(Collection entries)
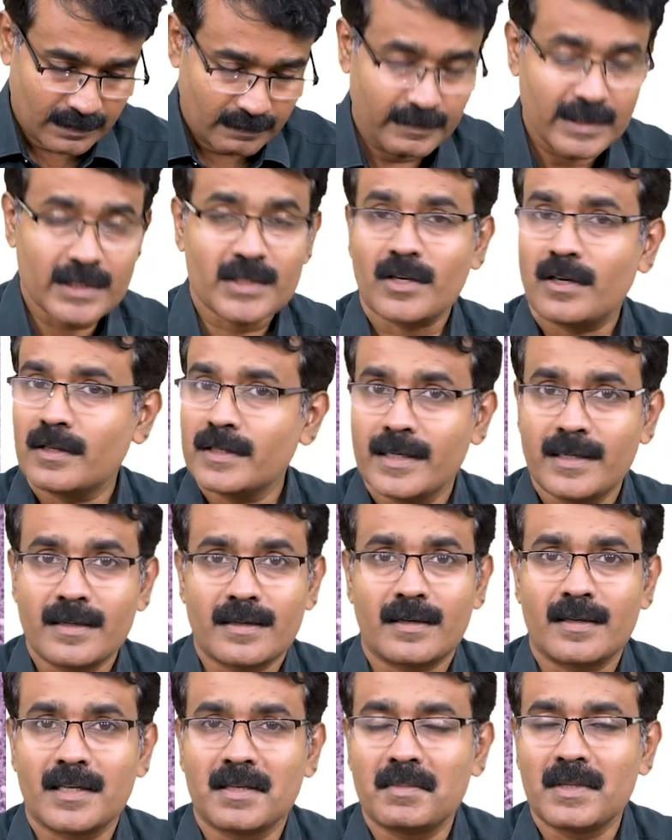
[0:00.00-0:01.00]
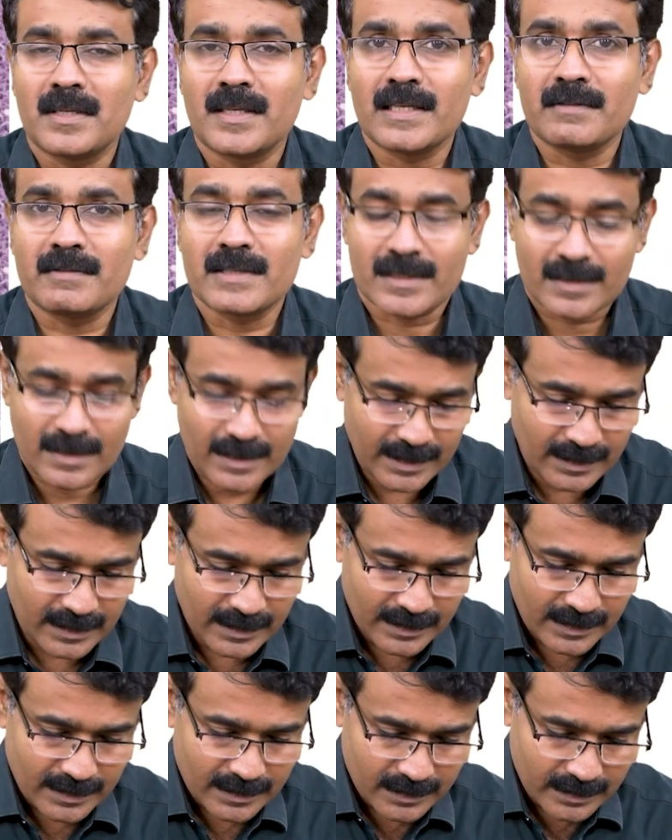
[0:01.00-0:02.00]
We saw the intradermal nevus slide.
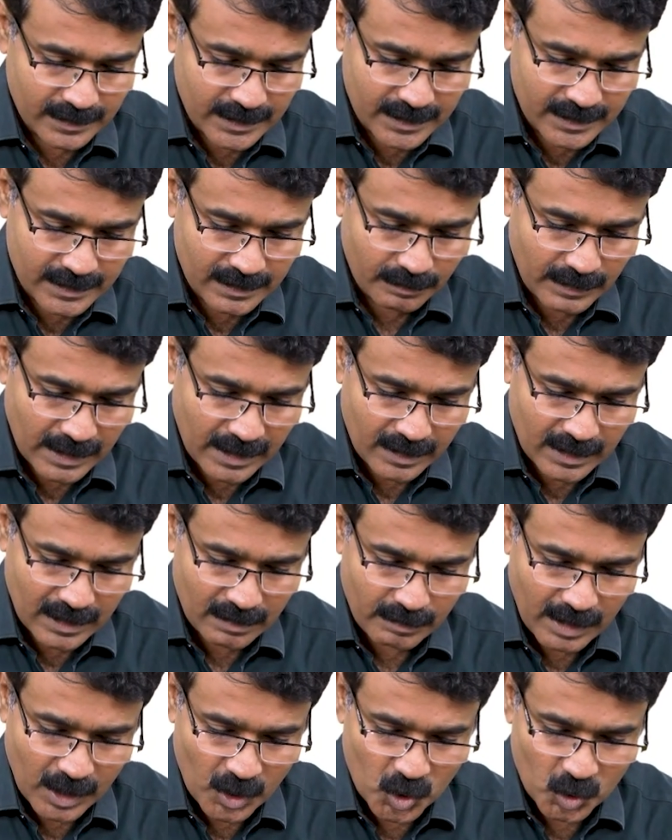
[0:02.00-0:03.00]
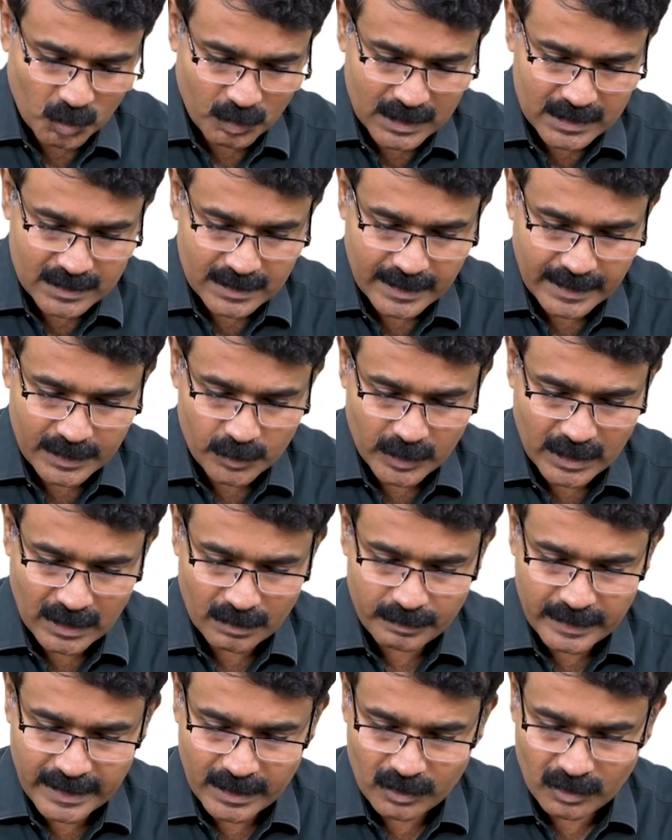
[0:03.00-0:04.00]
So this is a malignant melanoma slide. You
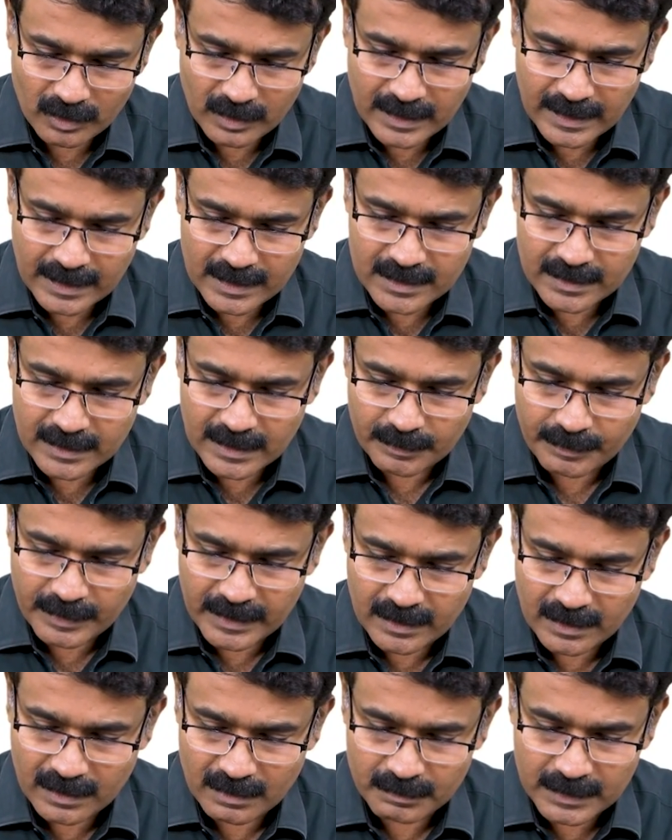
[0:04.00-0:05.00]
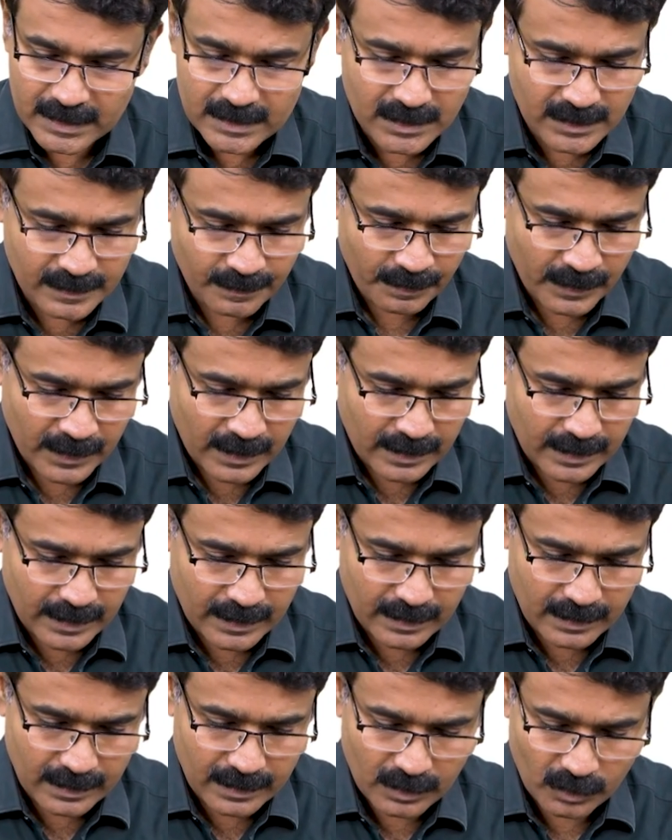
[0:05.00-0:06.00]
can make out that's the epidermis
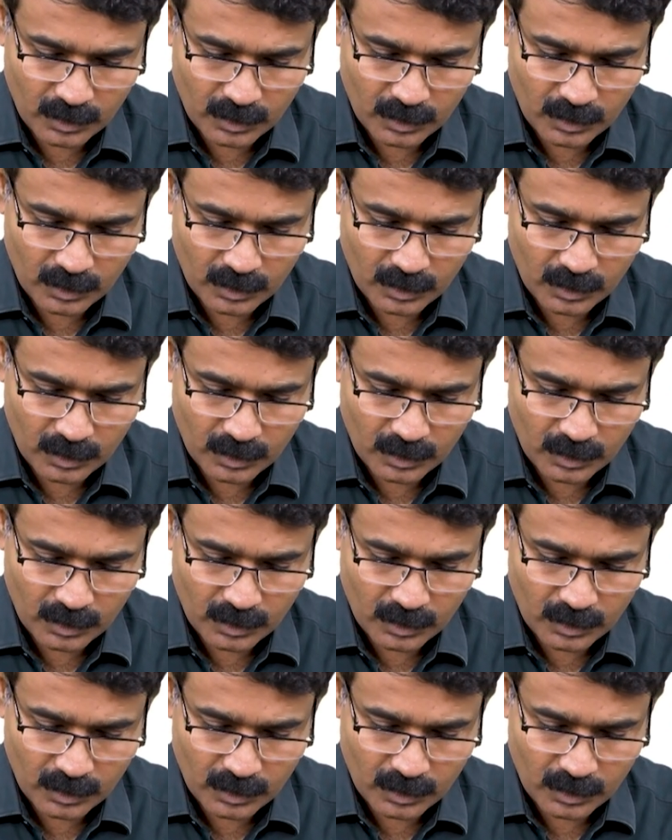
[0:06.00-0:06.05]
and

▶ [ACTION ITEM]:
Take the entries above and restate them word for word, minus their images.

▶ [OUTPUT OF THE TASK]:
[0:00.00-0:01.00]
[0:01.00-0:02.00]
We saw the intradermal nevus slide.
[0:02.00-0:03.00]
[0:03.00-0:04.00]
So this is a malignant melanoma slide. You
[0:04.00-0:05.00]
[0:05.00-0:06.00]
can make out that's the epidermis
[0:06.00-0:06.05]
and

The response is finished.